= Loup de Bayeux =

Loup de Bayeux, saint Loup or sometimes saint Leu was a bishop of Bayeux between 440 and 470.

Loup de Bayeux was born in Bayeux and was raised in paganism, then converted by Rufinien, third bishop of Bayeux, who would have given him the title of deacon. Sylvester, archbishop of Rouen, would have given him the episcopal anointing after a child who had not yet spoken would have designated him Wolf. He was more likely to be elected per saltum (that is, before being ordained priest) by the assembly of the clergy and the faithful and sacred by Sylvester. According to legend, he fought a monstrous wolf that terrorized the city and lived in a wood. Wolf de Bayeux would have killed him by throwing him into the Drome in the commune that now bears his name, Saint-Loup-Hors, at the gates of Bayeux. According to Jean Hermant, he took care of the duties of his ministry, assisted by a priest named Aufiac. He would have rendered sight to two blind men.
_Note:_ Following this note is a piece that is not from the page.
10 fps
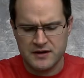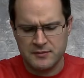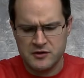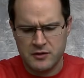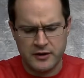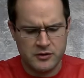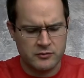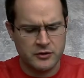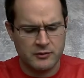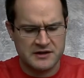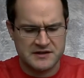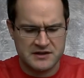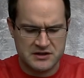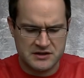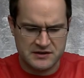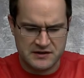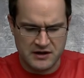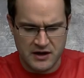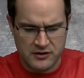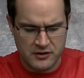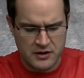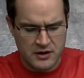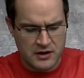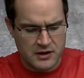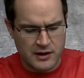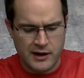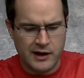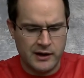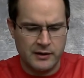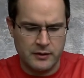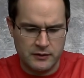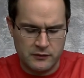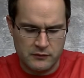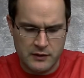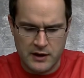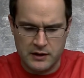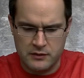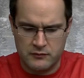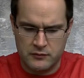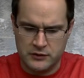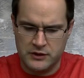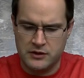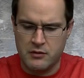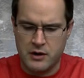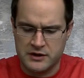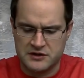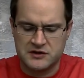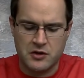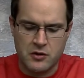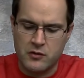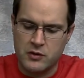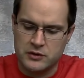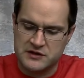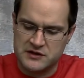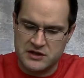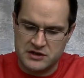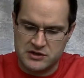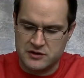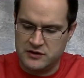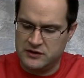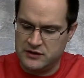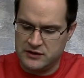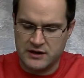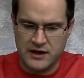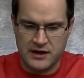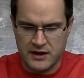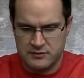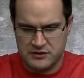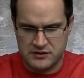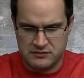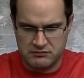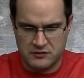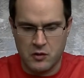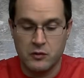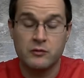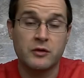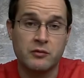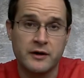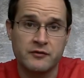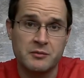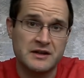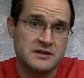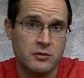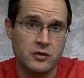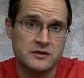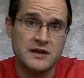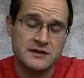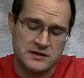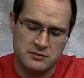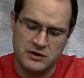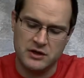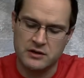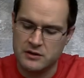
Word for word: it's up to you how you really want to stitch this together. I do not really know how to sew or stitch or anything like that. I'm just going with whatever makes the most sense to me.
Fisquet, p. 8, expresses the belief (Nous craignons bien) that Loup de Bayeux legend, in the Life of Saint Regnobert, is not Apocryphal. Duchesne, pp. 219–220, no. 3. A reign of thirty-two years is attributed to him.
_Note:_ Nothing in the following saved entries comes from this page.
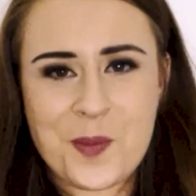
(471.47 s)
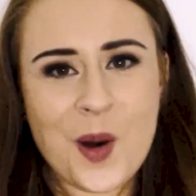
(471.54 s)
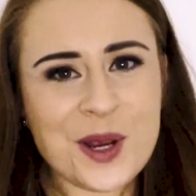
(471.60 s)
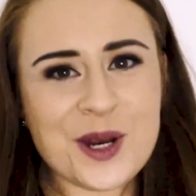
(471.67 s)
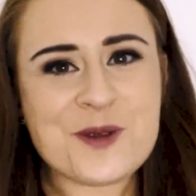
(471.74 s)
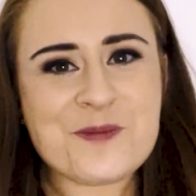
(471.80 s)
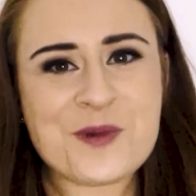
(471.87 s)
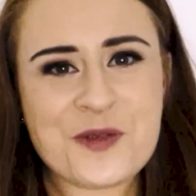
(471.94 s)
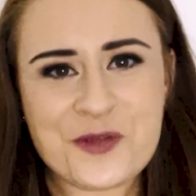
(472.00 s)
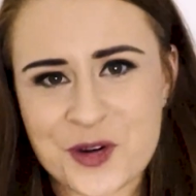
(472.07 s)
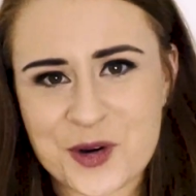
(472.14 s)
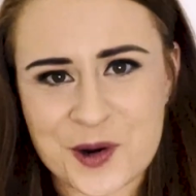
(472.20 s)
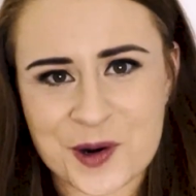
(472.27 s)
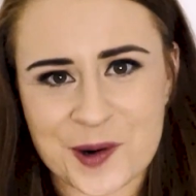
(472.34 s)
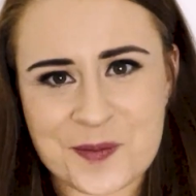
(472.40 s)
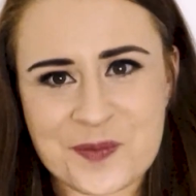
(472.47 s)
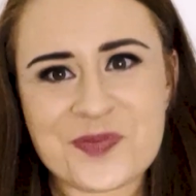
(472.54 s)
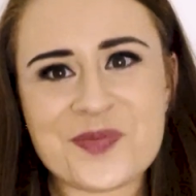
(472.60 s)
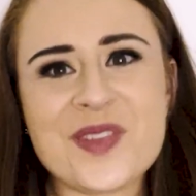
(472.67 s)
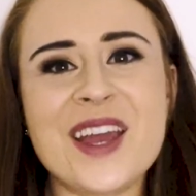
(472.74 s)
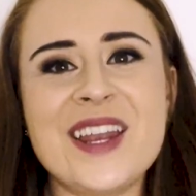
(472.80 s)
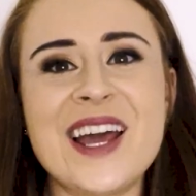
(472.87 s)
Point number 4.
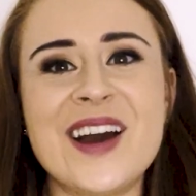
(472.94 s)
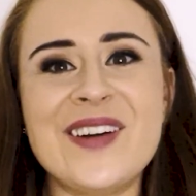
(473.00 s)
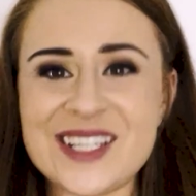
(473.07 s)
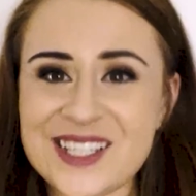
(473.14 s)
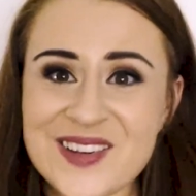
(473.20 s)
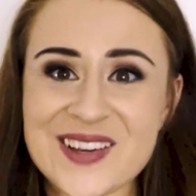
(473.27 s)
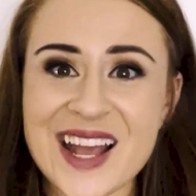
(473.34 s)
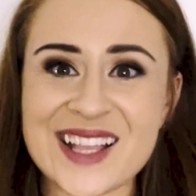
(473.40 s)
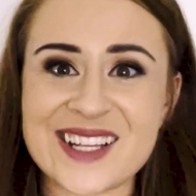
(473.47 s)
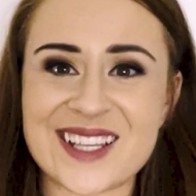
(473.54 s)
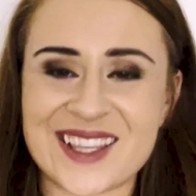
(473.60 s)
Now I do get this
Loup de Bayeux would have died between 464 and 474 according to Jules Lair; Hermant quotes the date of 25 October 461 or the year 4655. He was buried in Saint-Exupère church in Bayeux. In 863, his body and that of Saint Exupère would have been sheltered from Norman incursions at the castle of Palluau en Gatinois. His relics were then kept at the abbey of Cormery in Touraine, then in the cathedral Saint-Spire of Corbeil from the year 1000, alongside those of Saint Exupère, first bishop of Bayeux7. They will be thrown to the Seine by the revolutionaries in 1793.

Saint Loup de Bayeux is celebrated on 28 May and 25 October.